YOUR OBJECTIVE:
Below are the entries. Print only the lines starting at the one with "[00:12:11.77 to 00:12:12.27]" and ending at the one with "[0:00.00-0:00.90]", exactly, with no pictures.

Saved data entries:
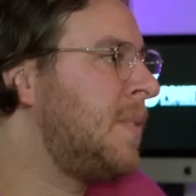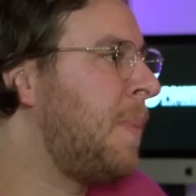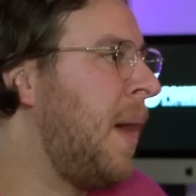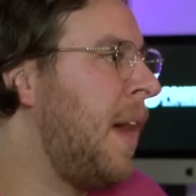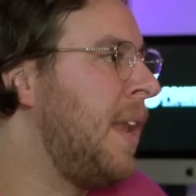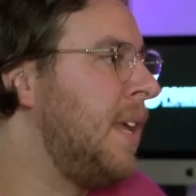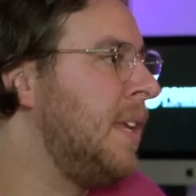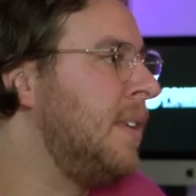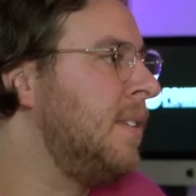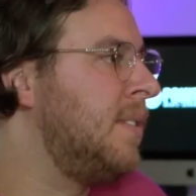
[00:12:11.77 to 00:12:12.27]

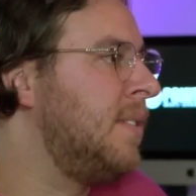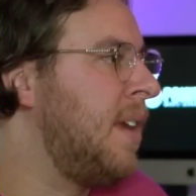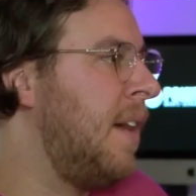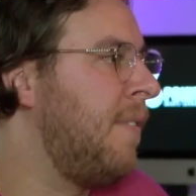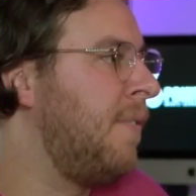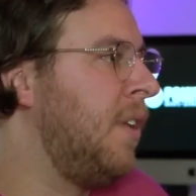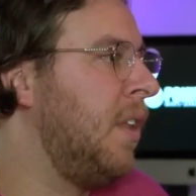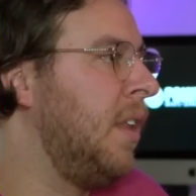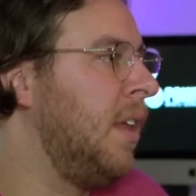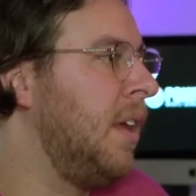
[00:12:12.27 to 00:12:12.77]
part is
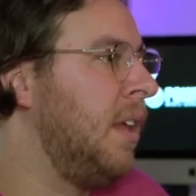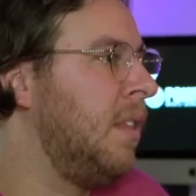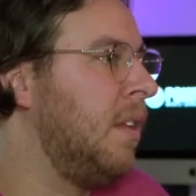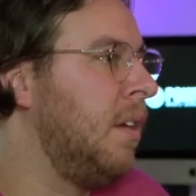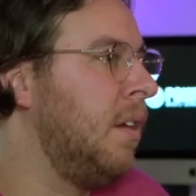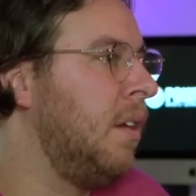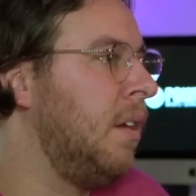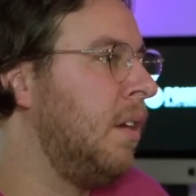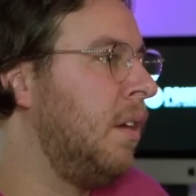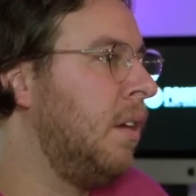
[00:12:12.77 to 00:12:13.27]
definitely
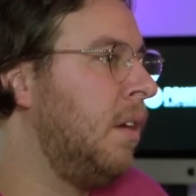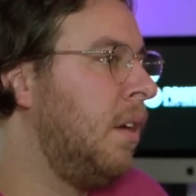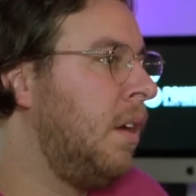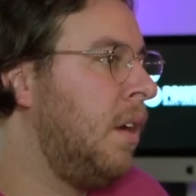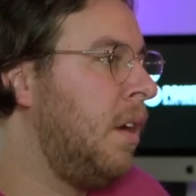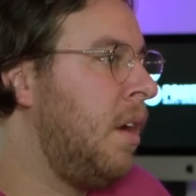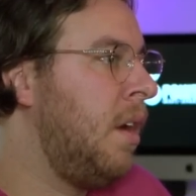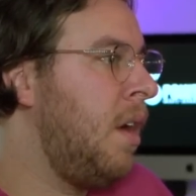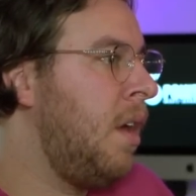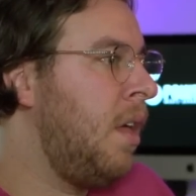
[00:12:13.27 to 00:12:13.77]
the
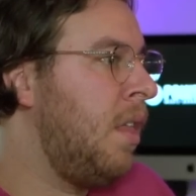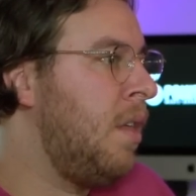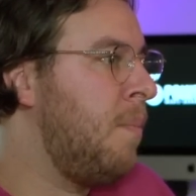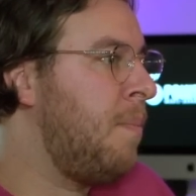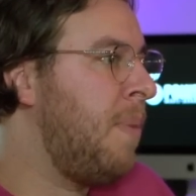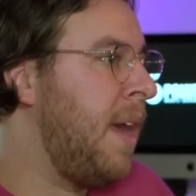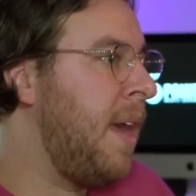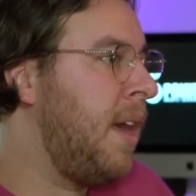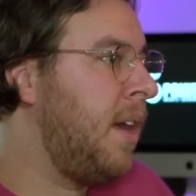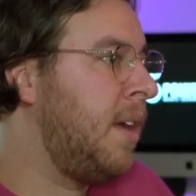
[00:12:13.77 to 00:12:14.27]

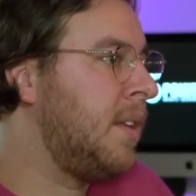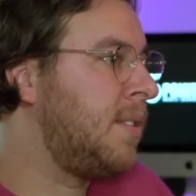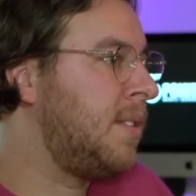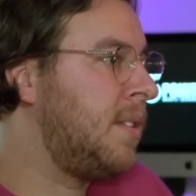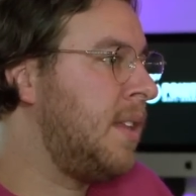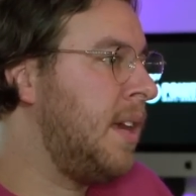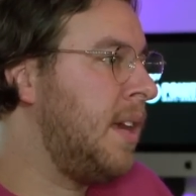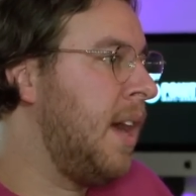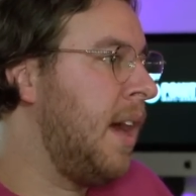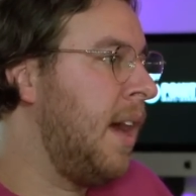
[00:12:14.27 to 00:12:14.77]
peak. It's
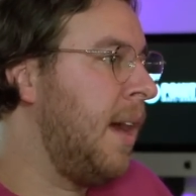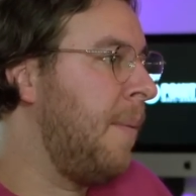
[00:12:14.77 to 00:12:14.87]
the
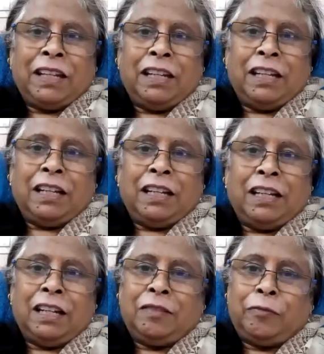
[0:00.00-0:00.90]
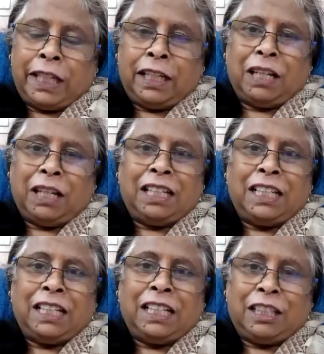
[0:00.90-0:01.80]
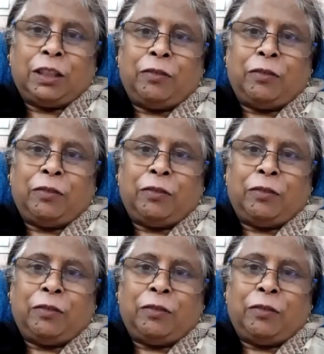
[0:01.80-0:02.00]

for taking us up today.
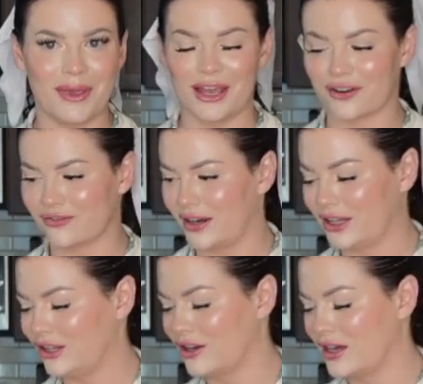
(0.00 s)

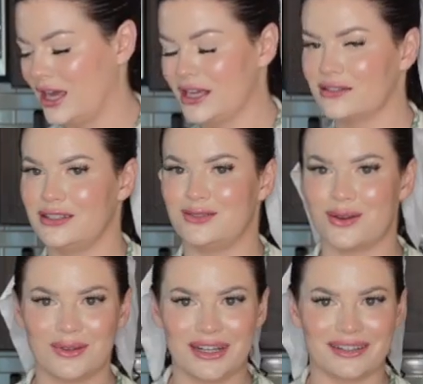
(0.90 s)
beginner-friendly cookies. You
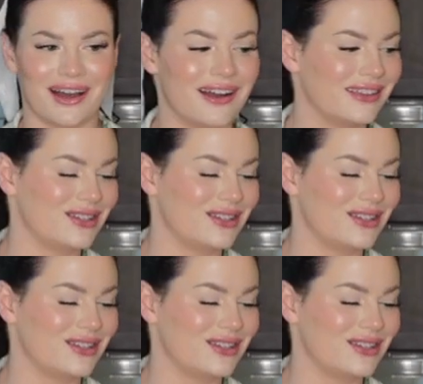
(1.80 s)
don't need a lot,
* * *
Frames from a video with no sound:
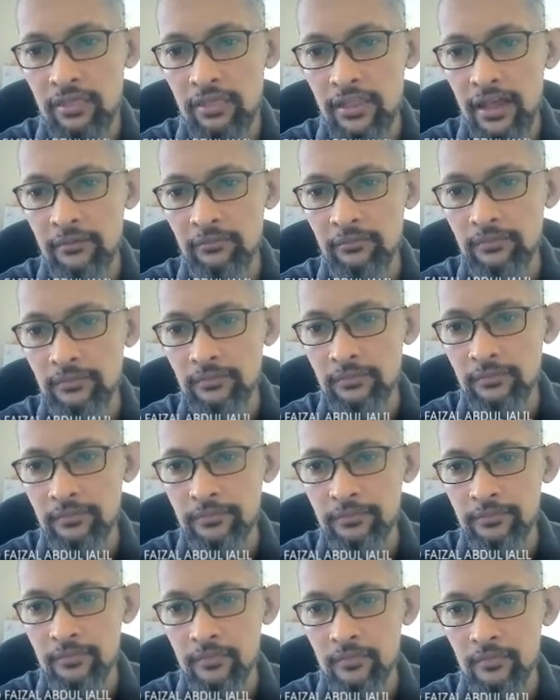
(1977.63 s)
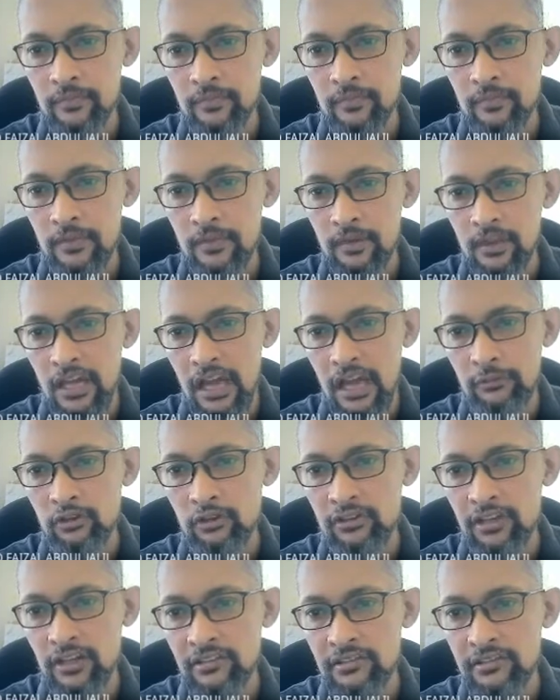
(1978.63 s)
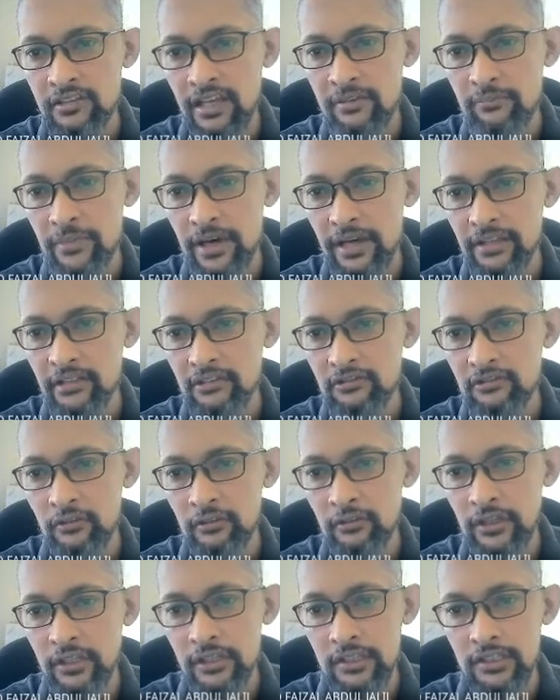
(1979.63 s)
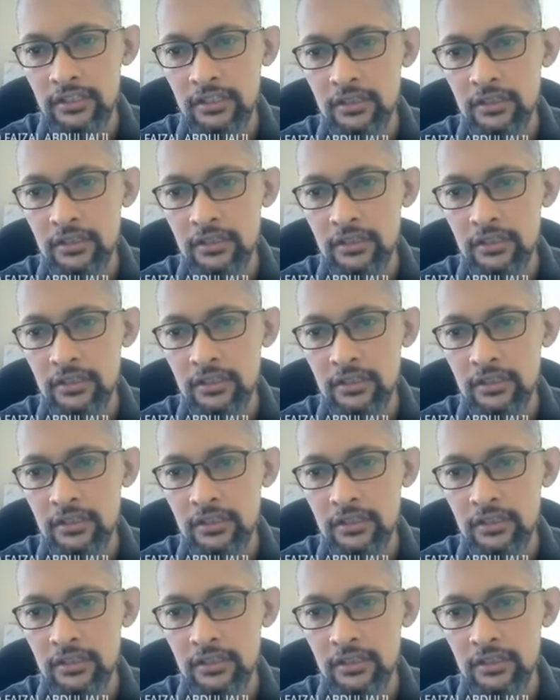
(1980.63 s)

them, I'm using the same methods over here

SOLUTION TO THIS EXERCISE:
[00:12:11.77 to 00:12:12.27]

[00:12:12.27 to 00:12:12.77]
part is
[00:12:12.77 to 00:12:13.27]
definitely
[00:12:13.27 to 00:12:13.77]
the
[00:12:13.77 to 00:12:14.27]

[00:12:14.27 to 00:12:14.77]
peak. It's
[00:12:14.77 to 00:12:14.87]
the
[0:00.00-0:00.90]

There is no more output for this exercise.